A video reminiscing over Distubed’s two-decade history indicated it was time for everyone to get… well, disturbed. From the first thundering drum and heavy opening riff of “Are You Ready,” the appropriately-named single from their new album, Evolution, Disturbed fans threw their ten thousand fists in the air, and held them there for the next two hours. The packed set would feature a wealth of songs spanning the Chicago band’s impressive seven album discography, as well as a few of their iconic covers.
“The media, the powers that be, the godforsaken internet, want us to believe we are more divided than ever,” commented David Draiman. The outspoken, bald-headed, chin ring-wearing, iconic front man reacted, “I agree, that’s bullshit. I look around this arena. I see all colours of skin, all walks of life. I can’t promise we’ll solve the world’s problems tonight. But I promise you’ll leave here feeling stronger than when you came in.”
Draiman also commands attention on stage. But not in the same way as Walst from Three Days Grace. Draiman owns the stage with a powerful and demanding presence. His posture is recognizably picturesque, especially in a backdrop of fire and lights.
The band powered through fan favourites like “Stupify,” “Ten Thousand Fists,” and their epic cover of Genesis’ “Land of Confusion,” complete with Draiman’s quintessential deep-throaty noises. Evolution also featured a collection of acoustic songs, something Disturbed fans weren’t used to previously. A small stage, set up in the middle of the arena, would be used to showcase a couple of these songs.

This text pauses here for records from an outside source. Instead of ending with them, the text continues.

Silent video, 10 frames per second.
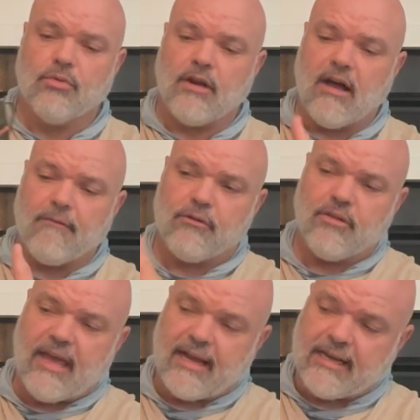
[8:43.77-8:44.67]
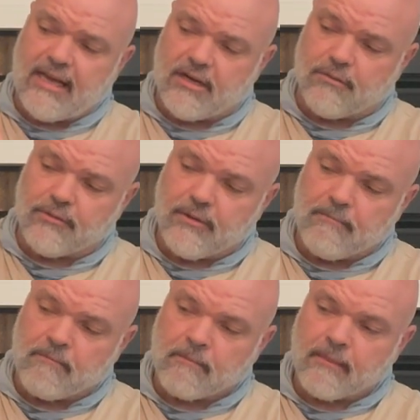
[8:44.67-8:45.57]
would offer that kind
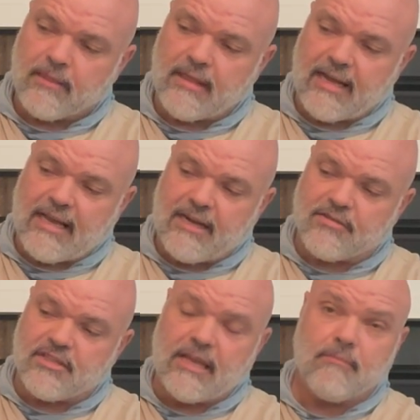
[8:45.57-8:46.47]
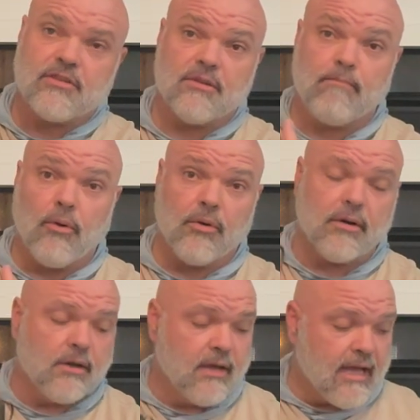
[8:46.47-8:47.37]
of same
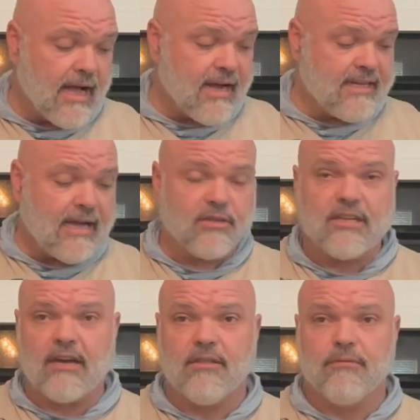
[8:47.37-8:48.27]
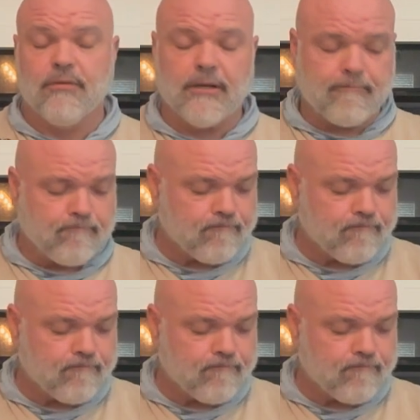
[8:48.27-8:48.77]
support on the outside of the foot.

It was a special moment for the band to be that much closer to their beloved fans for songs like “A Reason to Fight” and “Watch You Burn.” These are songs about depression and addiction awareness, something Disturbed advocate for. “We lost another soldier today,” stated Draiman. A phone number for a helpline was displayed on the large screen as he dedicated this part of their show to Keith Flint of The Prodigy, who lost his battle with depression earlier that day. “What people don’t understand is that money and fame are not a cure for depression and addiction. These are diseases. It’s not because of a choice you made, it happens upon someone.” Draiman then asked everyone to raise their hand if they have ever suffered, or knew someone who has suffered from depression or addiction. As 90% of the audience raised their hand, Draiman comforted, “Look around this arena. You are not alone.”

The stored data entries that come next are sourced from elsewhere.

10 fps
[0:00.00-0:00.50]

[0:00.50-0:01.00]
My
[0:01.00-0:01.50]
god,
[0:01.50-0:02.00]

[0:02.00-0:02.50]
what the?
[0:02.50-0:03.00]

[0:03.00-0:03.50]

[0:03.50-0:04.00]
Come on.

Draiman’s tough exterior and vocal prowess can often mislead from the soft heart that seems to lie inside. “As we head back to the stage, please come give us bumps and say hello to us. We’d love to meet you all.” He is also very good with children. He selected three kids, between the ages 8-12, onto the stage with their parent, sat them in front of the drum kit, and rocked out with them for an entire song before dubbing them “the future of rock n’ roll.”
Before wrapping the main set, Disturbed performed a hauntingly beautiful cover of Simon & Garfunkel’s “Sound of Silence.” Draiman’s voice echoed throughout the arena, torturing us to our very soul while guitarist Dan Donegan played a piano that went up in flames. The set closed with “Inside the Fire,” concluding with Draiman’s maniacal laugh, leaving us with chills for an encore.
As Disturbed returned to stage, Draiman voiced his opinion, “… And people are so quick to say rock is dead. Look around the arena. Does this look dead to you? Rock is never dead because it lives here. Inside us.” The encore included the massive single “Stricken,” as well as “No More” from Evolution. Before ending the night with their original breakthrough anthem, “Down with The Sickness.”
Even after two decades of being disturbed, these heavy metal gurus still have us stupified. If you weren’t feeling the sickness at the end of the night, you either lost your hearing mid-concert, or you were cured by the communal hum-along to The Muppet’s “Mahna Mahna” on the way out.